For instance---and this will ignore worthwhile nuances for the purpose of concision and pattern-emphasis[4]---a company selects employees it believes to be aligned with its goals. Those employees have their own priorities, values, and goals (the meso-layer to the company's base). But each employee is a Markov blanket in his own, composed of many cells; these too are selectively killed, expelled, or directed to the bloodstream depending on a similar appraisal of goal-alignment. (Perceived-as-symbiotic bacteria remain; perceived-as-adversarial bacteria are hunted by the immune system.) Above the company is a government, whose aims stand surrogate for the good of the nation; this government writes policy which selects for and encourages business practices that are aligned with national interests, while penalizing practices that are in misalignment. These governments are competing in a natural selection-style base layer that is geopolitics. In all cases, we can readily furnish many examples by which the selected meso-optimizers' interests actively diverge from the base-optimizing layer's interests, despite appearing, at first or externally, to align. We can call this deceptive alignment, and note that---just as individuals are incentivized to feign cooperation while free-riding, meso-optimizers are incentivized to feign alignment if it is in their interests---if they can gain resources, or prevent persecution, from the wrapping base. Preferential treatment for alignment will, unless alignment can be directly and personally tested, always be surrogate for the appearance of alignment, which is the real basis of reward (and thus, the actually incentivized behavior).
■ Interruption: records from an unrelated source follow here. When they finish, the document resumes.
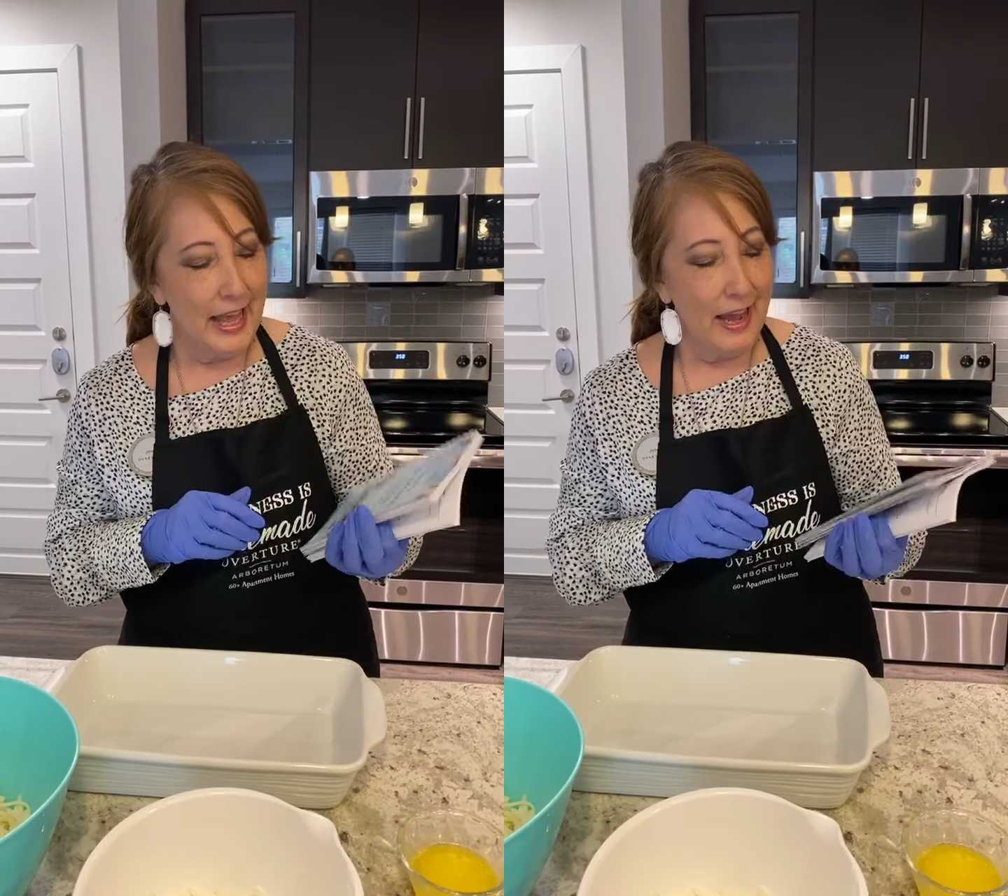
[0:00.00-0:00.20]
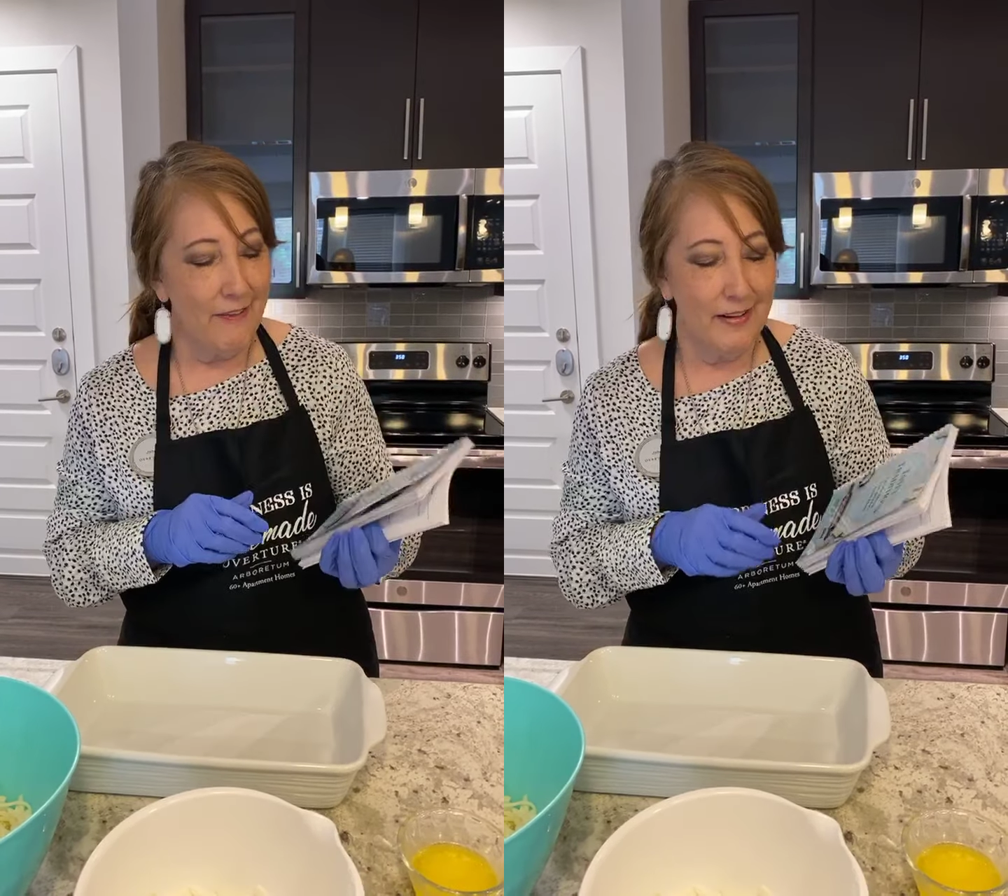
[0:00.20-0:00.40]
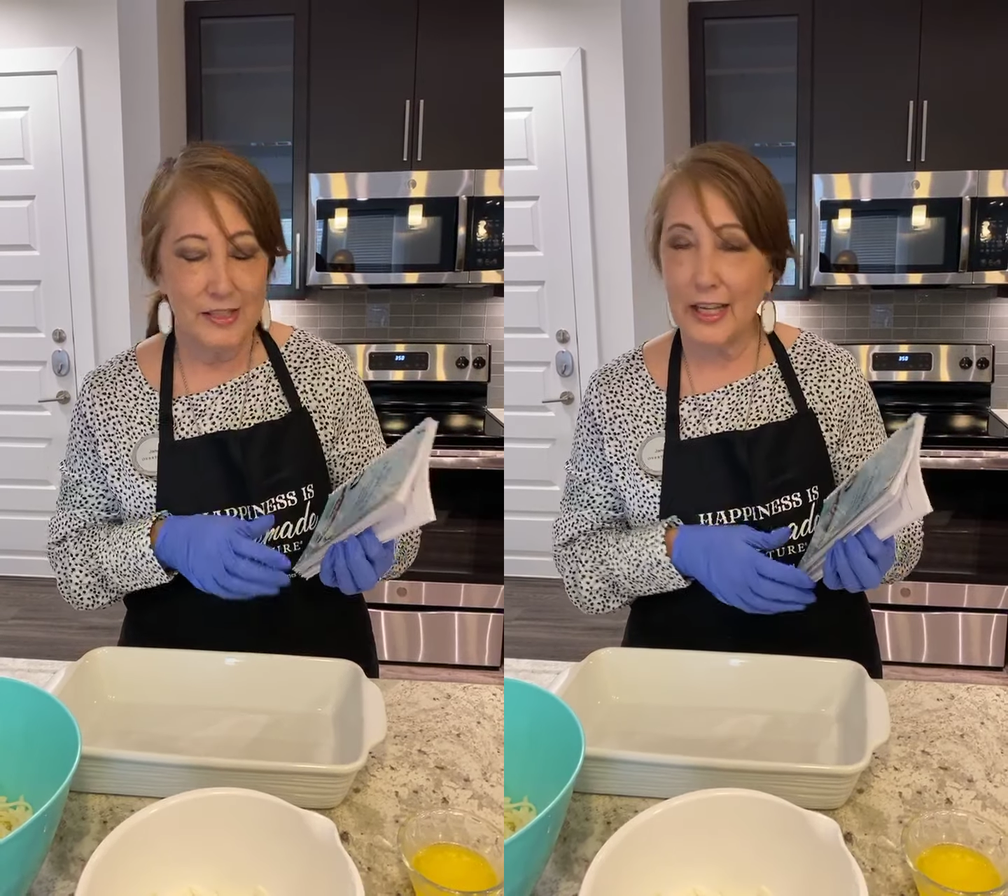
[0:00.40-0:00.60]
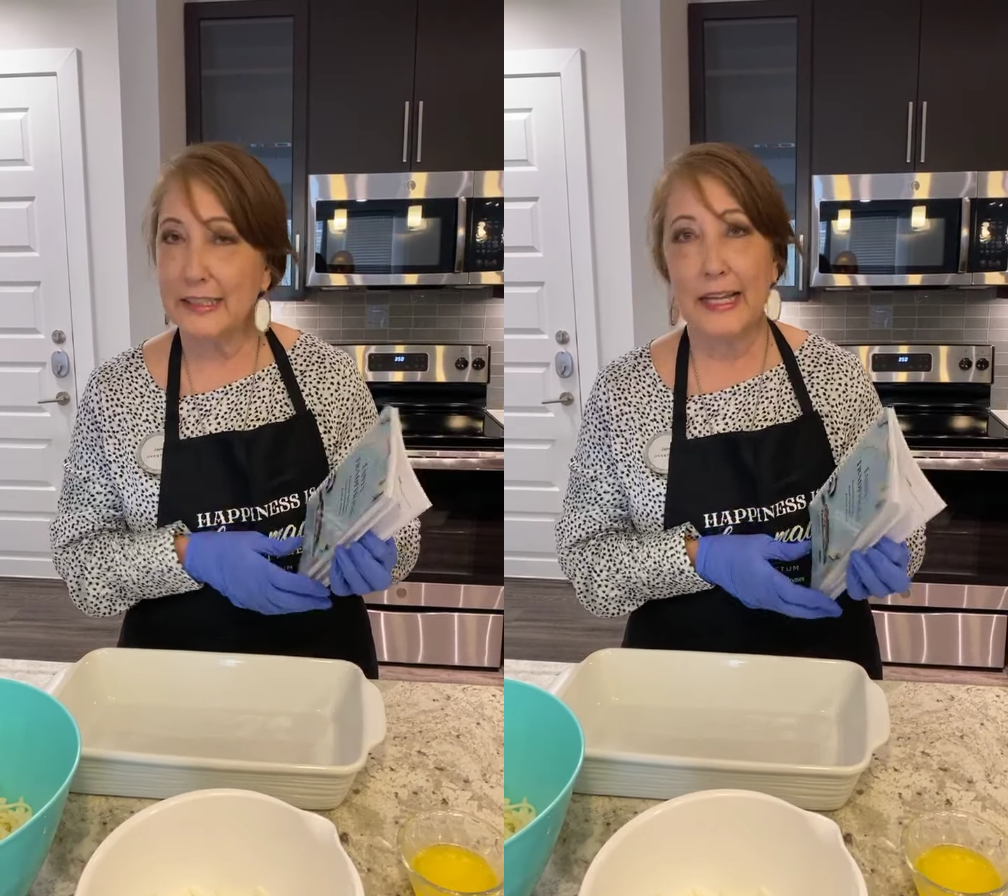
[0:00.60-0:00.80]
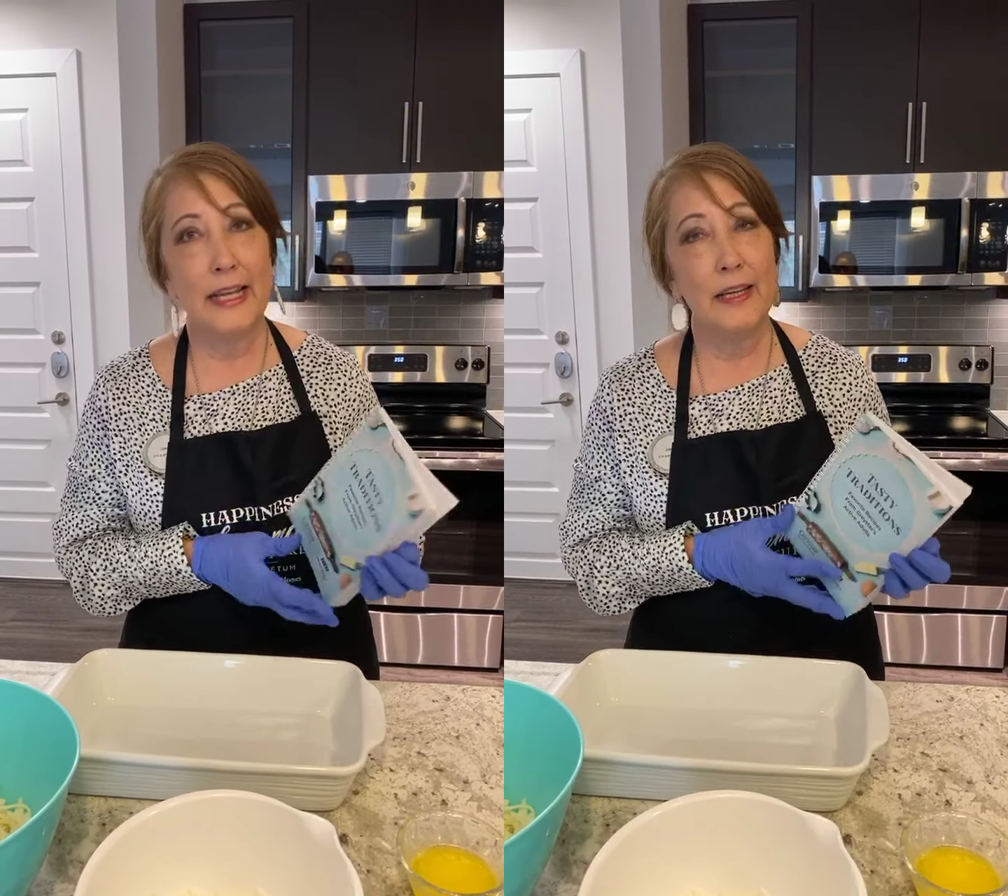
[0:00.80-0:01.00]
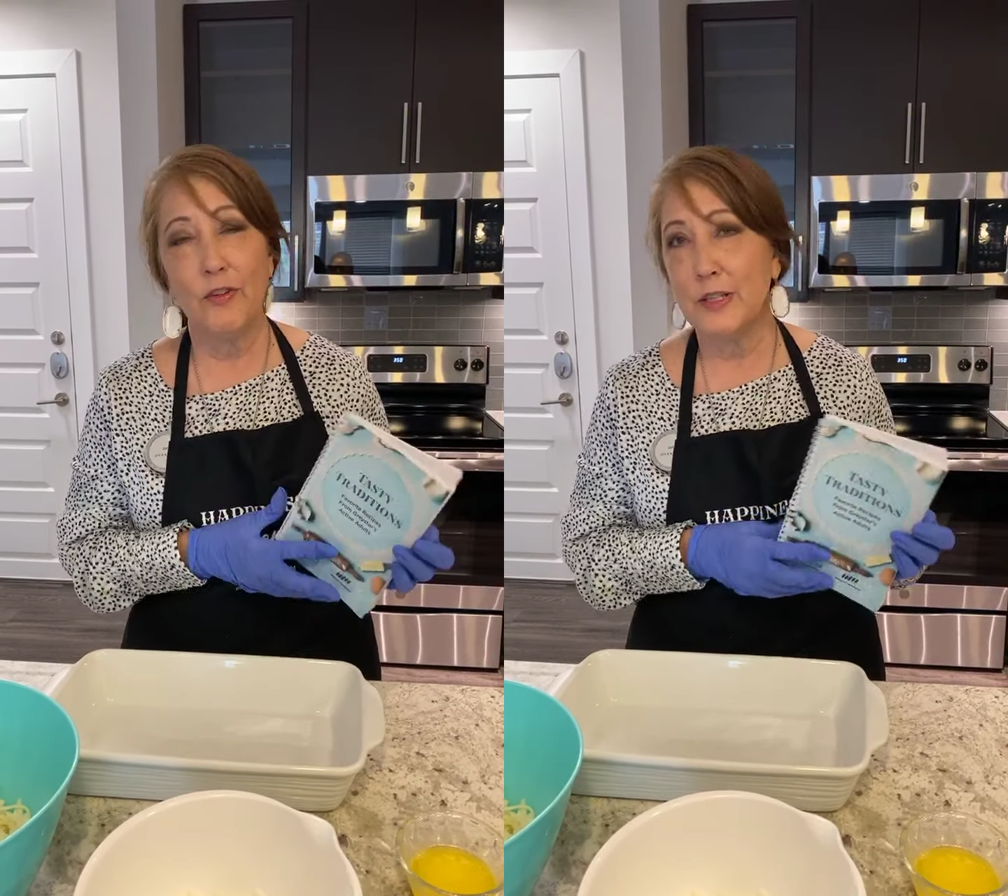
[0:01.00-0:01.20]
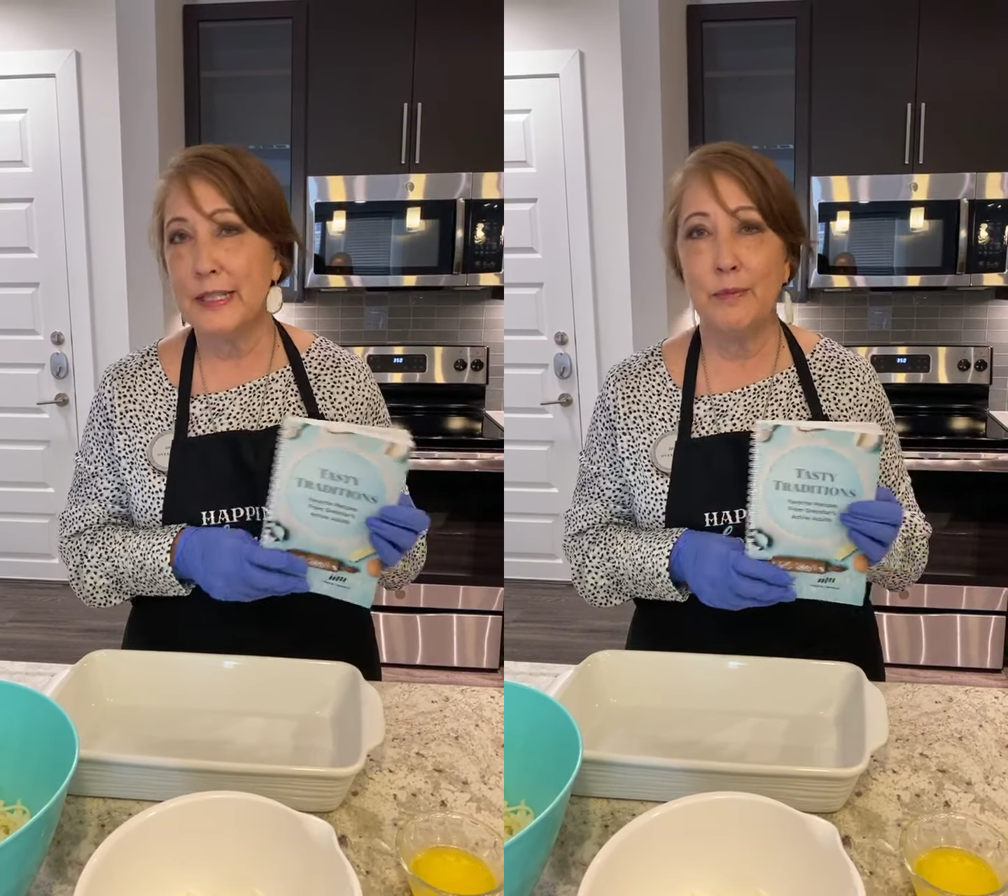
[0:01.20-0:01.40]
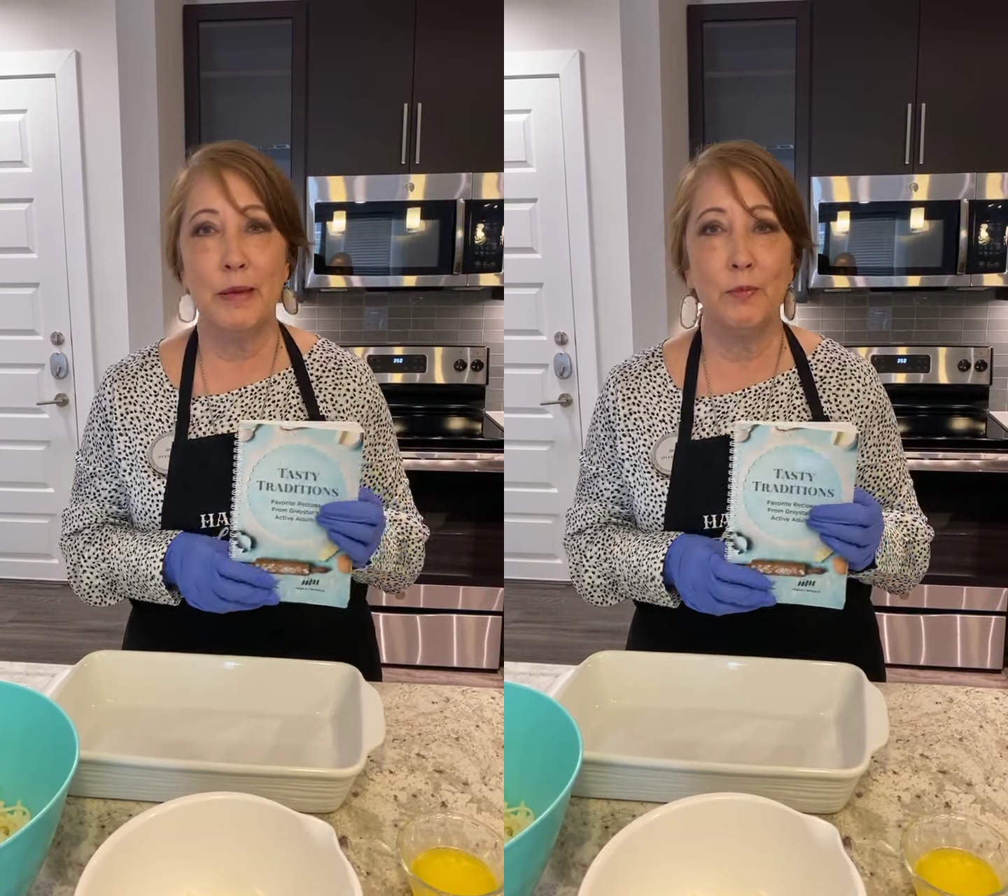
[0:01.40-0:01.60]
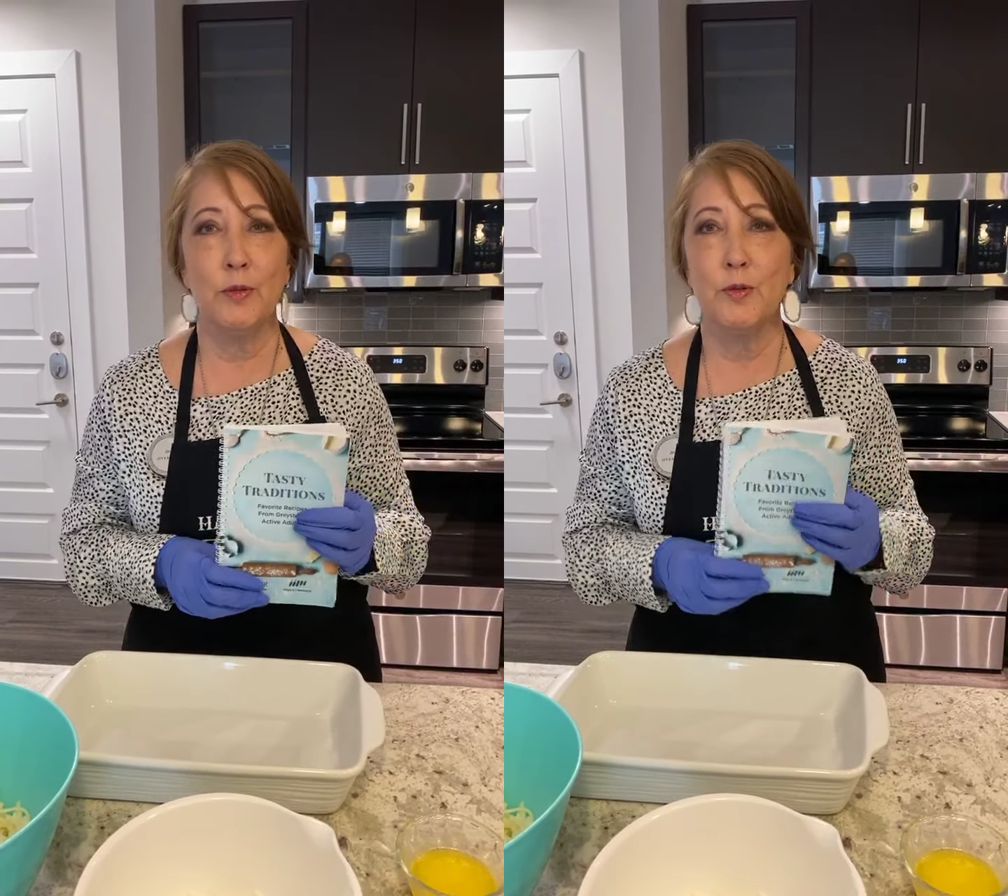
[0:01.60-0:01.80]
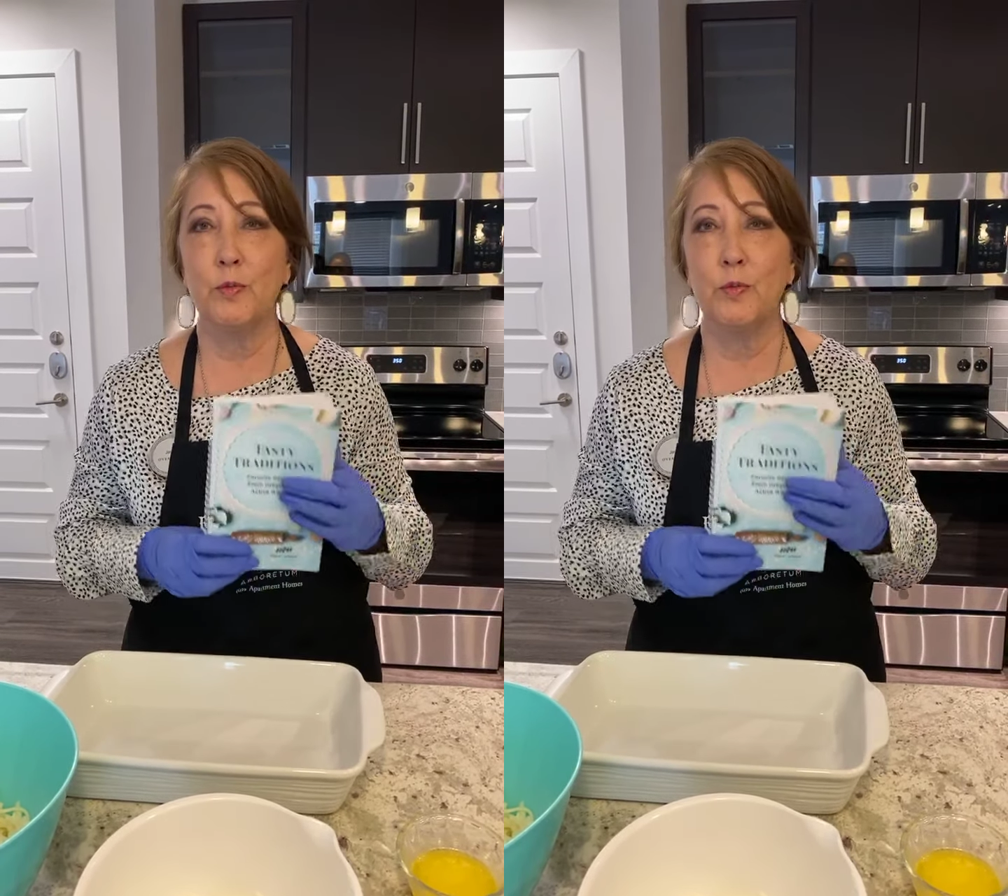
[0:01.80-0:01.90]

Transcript: or talk to any of our team members.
Of course, employees also select companies just as companies select employees. And romantic alignment (dating as as extended period of gathering evidence about a prospective partner's goals and their synergy with one's own), while varying by cultural and historical contingency in the extent to which males and females act as "gatekeepers" versus "applicants." This alignment is necessary if one will let another entity past or into one's own boundary, one's own blanket---not just exposing one's underbelly but one's tender interior. So we keep door policies, a drawbridge and portcullis.
Footnotes
[1] And if we are playing the genii game ourselves, and decide to wish for immortality, we may be careful to specify a conditional immortality---to avoid eternities of suffering, of being trapped for long periods in an iron casket in the sea. This is akin to Midas requesting voluntary transformation.
[2] Recall the difference, in our closed system of reference: metrics are measurements that are used as the basis for the selection of mesa-optimizing agents; that is, players of the game who have agendas and goals of their own, separate from, but partially and genetically aligned with, the goals of the system which implements the metrics.
[3] We also can note that the system's surrogate incentives give way to "surrogate" gameplay, better referred to as degenerate. A subset of degenerate gameplay is wireheading.
[4] For instance, the company does not choose hires, or selectively promote---it is other mesa-optimizing employees of the company which do so.